Though the eatery isn't doing groundbreaking things - a burger bar/sandwich shop isn't exactly a new concept - they are striving to take the dining experience up a notch.
In creating the menu, elements of Southern fare weighed heavily. You'll find appetizers like deviled eggs and the Hillybilly Caprese, with fried mac-n-cheese, and sandwiches like the fried bologna sandwich and Taste of the South - pimento cheese with grilled tomato stuffed between two pieces of grilled Texas Toast.

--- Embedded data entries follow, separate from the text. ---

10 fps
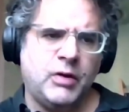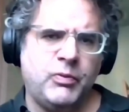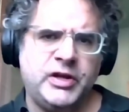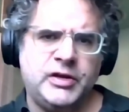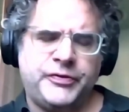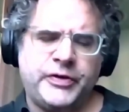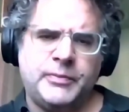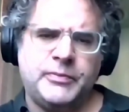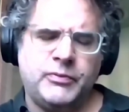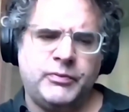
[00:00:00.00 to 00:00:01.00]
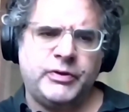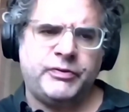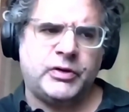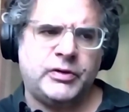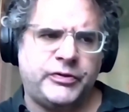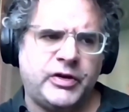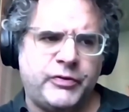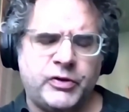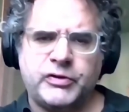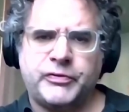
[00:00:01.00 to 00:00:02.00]
We've um, we've sort of
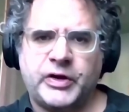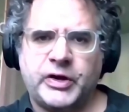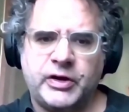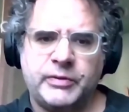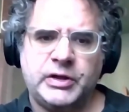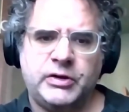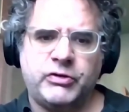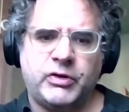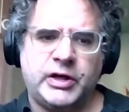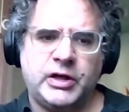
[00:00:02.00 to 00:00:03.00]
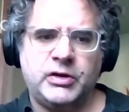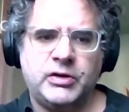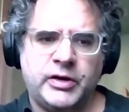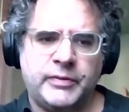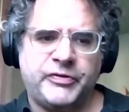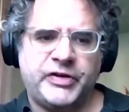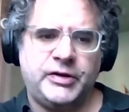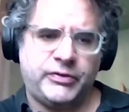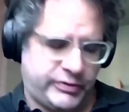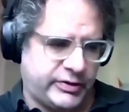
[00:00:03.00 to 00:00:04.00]
diversified. I mean, Joy and um,
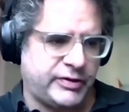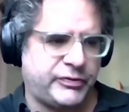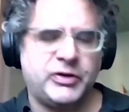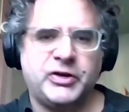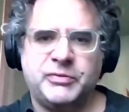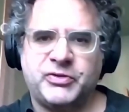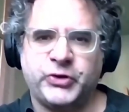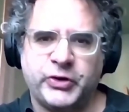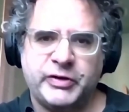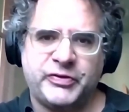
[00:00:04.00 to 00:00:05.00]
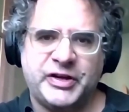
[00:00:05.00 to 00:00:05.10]
Faith, I love their names. Joy and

As far as burgers are concerned, two of the restaurant's most-ordered burgers are the "Central Burger," topped with fried mac-n-cheese and bacon and the "NYC Burger," a cross between a burger and a Reuben Swiss cheese, slaw, and Russian dressing. The "Breakfast Burger," inspired by one of the owners' memories of eating Neese's Country Sausage as a child, contains Neese's sausage, American cheese and a fried egg. The restaurant has plans to roll out a brunch menu with Neese's sausage playing a heavy role in its components. Though the atmosphere doesn't seem fitting for vegetarians, the menu does offer a few meatless options too.
Hooper also serves N.C.-brewed craft beers on draft and other canned beers (no bottles). While you're there, be sure to send a special cheers to the restaurant's namesake, a Vietnam War veteran that you've probably never heard of.
Joe Hooper was one of the most decorated Vietnam War veterans in the country. He declined military work after his time in the war to pursue his passion for horse training. Before using his name for the restaurant, owners contacted Hooper's wife for permission. "She was very supportive and really glad that someone was kind of honoring his name," says Alfonso Giacomucci, who works at Hooper's.